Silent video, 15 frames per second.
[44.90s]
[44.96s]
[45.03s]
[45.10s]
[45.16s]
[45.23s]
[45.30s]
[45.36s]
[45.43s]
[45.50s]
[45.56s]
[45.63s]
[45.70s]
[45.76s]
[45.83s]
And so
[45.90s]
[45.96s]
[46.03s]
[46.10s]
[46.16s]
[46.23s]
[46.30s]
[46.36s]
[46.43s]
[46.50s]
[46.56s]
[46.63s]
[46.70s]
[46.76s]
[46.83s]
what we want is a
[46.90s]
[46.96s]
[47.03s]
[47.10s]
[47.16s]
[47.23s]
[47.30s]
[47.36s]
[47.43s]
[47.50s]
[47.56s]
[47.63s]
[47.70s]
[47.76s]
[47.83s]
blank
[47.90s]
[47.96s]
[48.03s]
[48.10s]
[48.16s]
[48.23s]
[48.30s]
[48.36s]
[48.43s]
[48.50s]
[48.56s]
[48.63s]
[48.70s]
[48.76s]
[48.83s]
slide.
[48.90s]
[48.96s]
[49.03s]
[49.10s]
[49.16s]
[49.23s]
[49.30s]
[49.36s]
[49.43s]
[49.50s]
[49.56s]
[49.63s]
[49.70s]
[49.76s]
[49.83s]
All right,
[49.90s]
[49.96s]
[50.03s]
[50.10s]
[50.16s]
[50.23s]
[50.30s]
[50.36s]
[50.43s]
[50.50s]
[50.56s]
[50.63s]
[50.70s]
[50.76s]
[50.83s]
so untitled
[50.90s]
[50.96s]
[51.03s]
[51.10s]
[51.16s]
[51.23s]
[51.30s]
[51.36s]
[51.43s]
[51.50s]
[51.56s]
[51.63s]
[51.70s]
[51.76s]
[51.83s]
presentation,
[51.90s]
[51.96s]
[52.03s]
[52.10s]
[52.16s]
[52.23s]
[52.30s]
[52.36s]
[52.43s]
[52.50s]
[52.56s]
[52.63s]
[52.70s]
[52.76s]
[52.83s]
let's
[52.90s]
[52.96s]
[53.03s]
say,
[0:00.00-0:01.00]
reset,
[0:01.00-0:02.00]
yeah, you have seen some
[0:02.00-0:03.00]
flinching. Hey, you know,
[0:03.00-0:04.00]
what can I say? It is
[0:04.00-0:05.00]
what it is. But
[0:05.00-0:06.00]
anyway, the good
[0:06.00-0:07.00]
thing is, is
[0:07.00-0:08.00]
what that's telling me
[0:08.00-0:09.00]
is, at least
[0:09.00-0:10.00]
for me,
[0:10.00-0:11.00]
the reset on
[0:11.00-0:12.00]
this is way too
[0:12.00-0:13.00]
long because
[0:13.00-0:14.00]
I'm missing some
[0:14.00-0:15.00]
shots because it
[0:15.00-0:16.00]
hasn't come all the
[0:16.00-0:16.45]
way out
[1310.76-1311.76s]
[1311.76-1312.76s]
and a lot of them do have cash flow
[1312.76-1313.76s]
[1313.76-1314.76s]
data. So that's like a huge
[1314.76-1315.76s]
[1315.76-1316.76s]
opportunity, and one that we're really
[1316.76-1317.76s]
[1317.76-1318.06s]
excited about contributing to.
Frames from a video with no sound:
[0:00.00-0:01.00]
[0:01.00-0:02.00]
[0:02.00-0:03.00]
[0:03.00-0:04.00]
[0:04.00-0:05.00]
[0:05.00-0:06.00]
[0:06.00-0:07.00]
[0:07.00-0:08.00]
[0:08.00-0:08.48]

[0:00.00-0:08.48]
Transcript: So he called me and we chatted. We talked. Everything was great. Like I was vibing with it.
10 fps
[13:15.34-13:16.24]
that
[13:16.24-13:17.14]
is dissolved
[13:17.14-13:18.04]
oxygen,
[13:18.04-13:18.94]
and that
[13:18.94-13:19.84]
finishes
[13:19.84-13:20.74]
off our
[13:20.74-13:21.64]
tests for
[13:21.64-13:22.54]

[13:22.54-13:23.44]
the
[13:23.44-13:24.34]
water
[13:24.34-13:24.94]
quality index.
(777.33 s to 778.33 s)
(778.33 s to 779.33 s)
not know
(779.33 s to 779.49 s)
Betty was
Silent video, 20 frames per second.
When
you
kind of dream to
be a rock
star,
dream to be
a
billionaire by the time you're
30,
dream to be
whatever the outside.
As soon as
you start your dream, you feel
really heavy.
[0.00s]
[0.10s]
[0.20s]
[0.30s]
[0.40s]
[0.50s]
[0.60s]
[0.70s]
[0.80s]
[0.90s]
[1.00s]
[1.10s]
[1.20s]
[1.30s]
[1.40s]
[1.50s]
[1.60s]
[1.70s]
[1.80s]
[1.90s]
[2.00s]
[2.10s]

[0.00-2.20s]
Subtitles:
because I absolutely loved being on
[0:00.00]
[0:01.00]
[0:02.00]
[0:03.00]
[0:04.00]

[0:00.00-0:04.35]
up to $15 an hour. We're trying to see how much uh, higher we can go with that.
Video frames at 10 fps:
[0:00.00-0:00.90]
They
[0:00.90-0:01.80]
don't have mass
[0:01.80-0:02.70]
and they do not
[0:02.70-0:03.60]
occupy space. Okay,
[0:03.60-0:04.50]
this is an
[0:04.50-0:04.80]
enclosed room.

####

Look above for the line containing "[0:00.00-0:04.35]", then transcribe it and all lines after it through the last, exactly and with nothing else.

[0:00.00-0:04.35]
up to $15 an hour. We're trying to see how much uh, higher we can go with that.
Video frames at 10 fps:
[0:00.00-0:00.90]
They
[0:00.90-0:01.80]
don't have mass
[0:01.80-0:02.70]
and they do not
[0:02.70-0:03.60]
occupy space. Okay,
[0:03.60-0:04.50]
this is an
[0:04.50-0:04.80]
enclosed room.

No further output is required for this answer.